Injuries are hurting this team, certainly, but so too is the lack of leadership. James was every bit the straw that stirred the drink when he was in town but it’s nothing short of amazing how small his supporting cast now looks with him gone. There isn’t a leader among them, not one player willing to step forward in a meaningful way.

It would be nice to think that head coach Byron Scott could demonstrate that leadership but frankly he looks just as lost as his players. Besides, it’s not as if the players even look like their craving leadership. What they look like most, at least the ones who are suiting up, are a collection of NBA bit players trying half-heartedly to keep their skills from dulling too much before they move on to a real team as a bit part in that team’s run up to the playoffs.

There was a column in Tuesday's Plain Dealer that suggested that a Cavs rebuild is at least 10 years in the making, if teams like Chicago are any indication. Without any sort of superstar to fill their void, the Bulls post-Michael Jordan and Scottie Pippen were the same sort of directionless mass.

Some of that was due to the team never being truly bad enough for long enough to stockpile lottery picks. The other part of it though was due to a front office that seemed paralyzed about what direction to take. Maybe that’s the natural course of things when you’ve had the greatest basketball player in the history of the game suiting it up for you every night.

Right now a 10-year turnaround for the Cavs seems wildly optimistic and that’s why it falls to Gilbert to explain why that won't be the case. Gilbert may not realize it. He may be preoccupied with casino gambling. He may think that if he could endure the mortgage meltdown over the last few years he can endure anything. Well, welcome to Cleveland, pal. There is a malaise enshrouding this franchise and it is taking hold like a toxic mold in the basement, creeping up the walls. Cavs fans have been down this road. They know the way in their sleep.

Putting better players on the court right now isn’t going to be possible. The NBA operates under a salary structure of loosey goosey rules and exceptions that no one much understands except that the only thing really worth knowing is that teams with superstars end up being able to exploit the rules in ways that defy reason or logic while the also rans are left hamstrung by the process.

And while that will help explain the dismal product on the court at the moment, what it doesn’t explain at all is why the Cavs seem like a franchise lying back and taking it as if they have no other choice.

Every franchise is going to go through rough patches, although in Cleveland rough patches is the standard while stretches of success are the exception. The franchises that survive best are those that find ways to engage the fans as they work diligently behind the scenes to fix the problem.

I used to think of Gilbert as being that guy.
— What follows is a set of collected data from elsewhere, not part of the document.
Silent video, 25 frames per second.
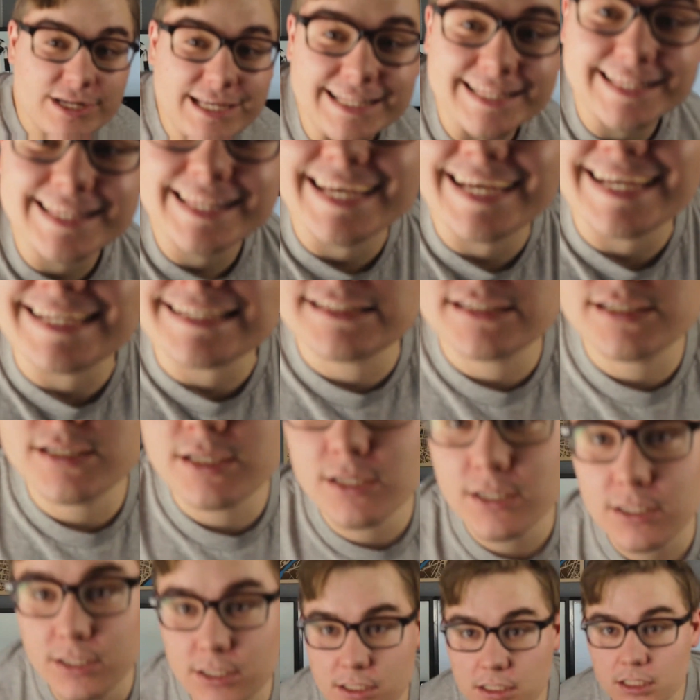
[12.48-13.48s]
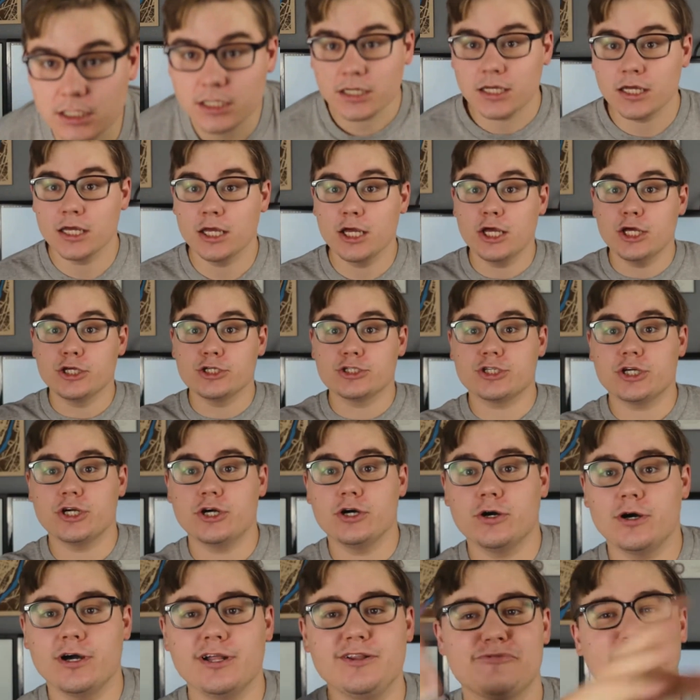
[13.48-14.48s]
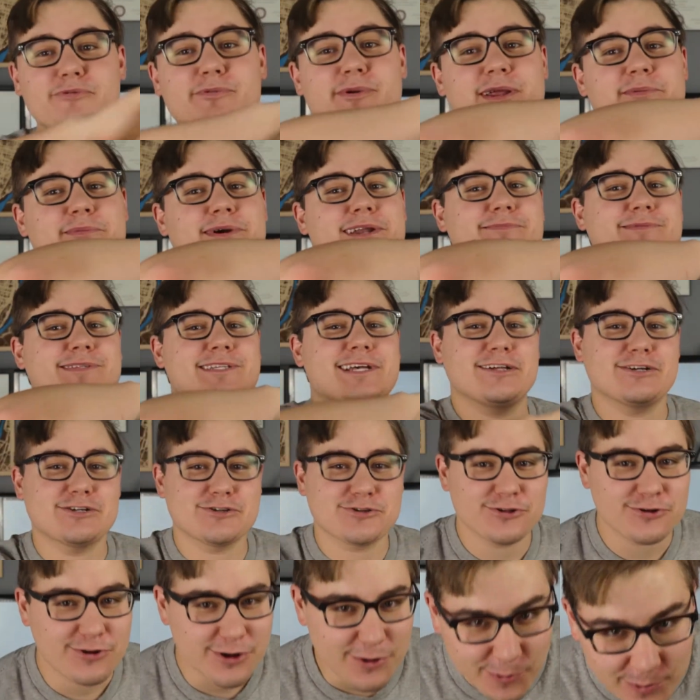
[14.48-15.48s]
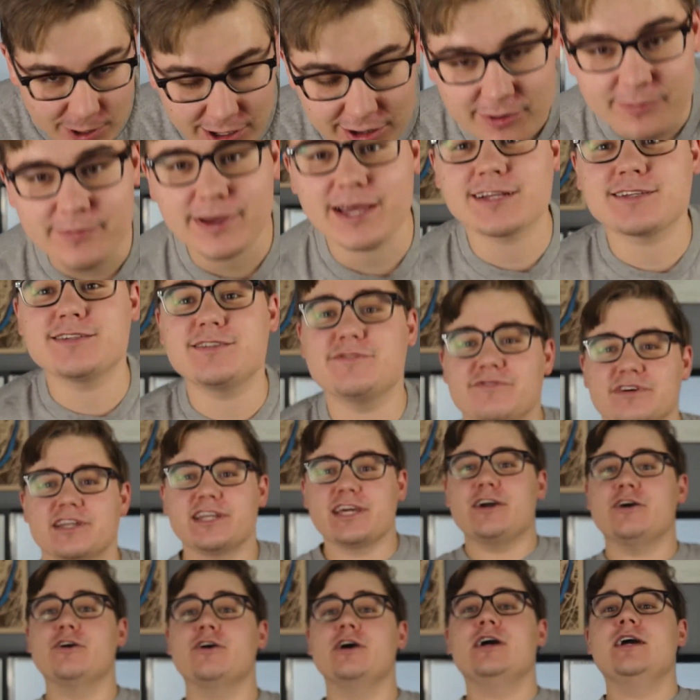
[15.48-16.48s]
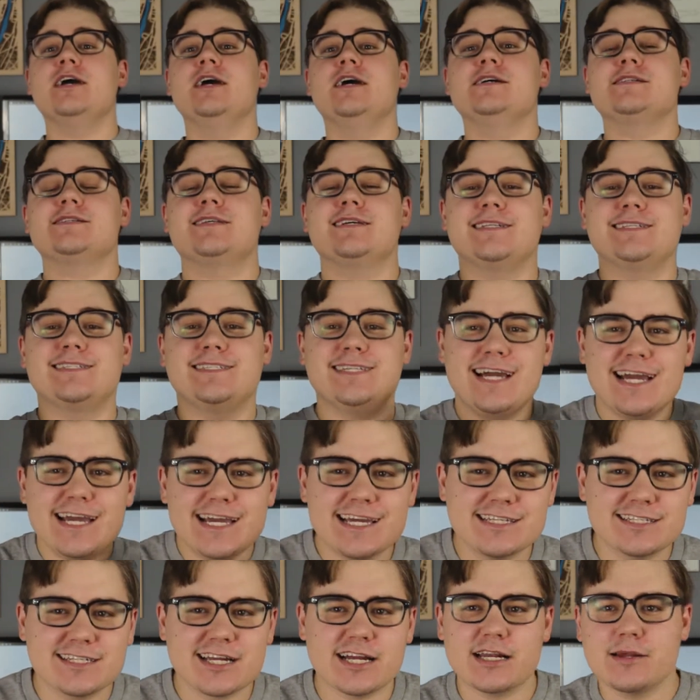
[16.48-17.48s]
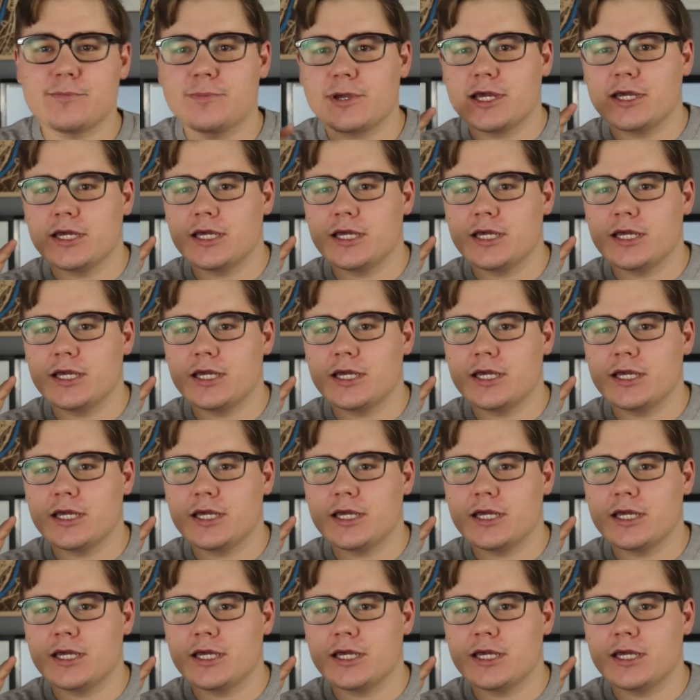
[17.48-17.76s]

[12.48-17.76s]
need this. So, hello everybody, my name is Alex Schiller and welcome back to the video. Today's kind of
I couldn’t fathom a scenario where he’d allow this asset to wallow. Instead he’s become the Dolans and Randy Lerner but with a twitter account.

For the life of me I can’t figure out why anyone these days would attend a Cavs game, even the ones that Gilbert cajoled into paying for season tickets before they knew that James would skip town. The games aren’t even competitive. The only selling point, really, is that they’re over quickly.

Next season, though, will be even worse. The season ticket base will dwindle to nothing and it wouldn’t’ surprise if the Cavs take to using curtains to shrink the size of the Q in order to make it look more crowded.

It doesn’t necessarily have to be this way but Gilbert’s lack of action and attention are going to have devastating consequences to this franchise unless he wakes up. There are probably worse head coaches he could have selected than Scott but it’s hard to imagine he could have picked a worse public communicator than Scott. Rarely engaging, he’s vacillates between testy and aloof. General manager Chris Grant executes his position as if he still thinks he’s just the assistant. Maybe he is.

That leaves it in Gilbert’s lap to be the face of the franchise. Instead, Gilbert has mostly disappeared from the scene and left the team and its fans to struggle to identify why exactly anyone at the moment should care. Not surprisingly, they’ve both groups have come to the same conclusion; nobody does, so why should they?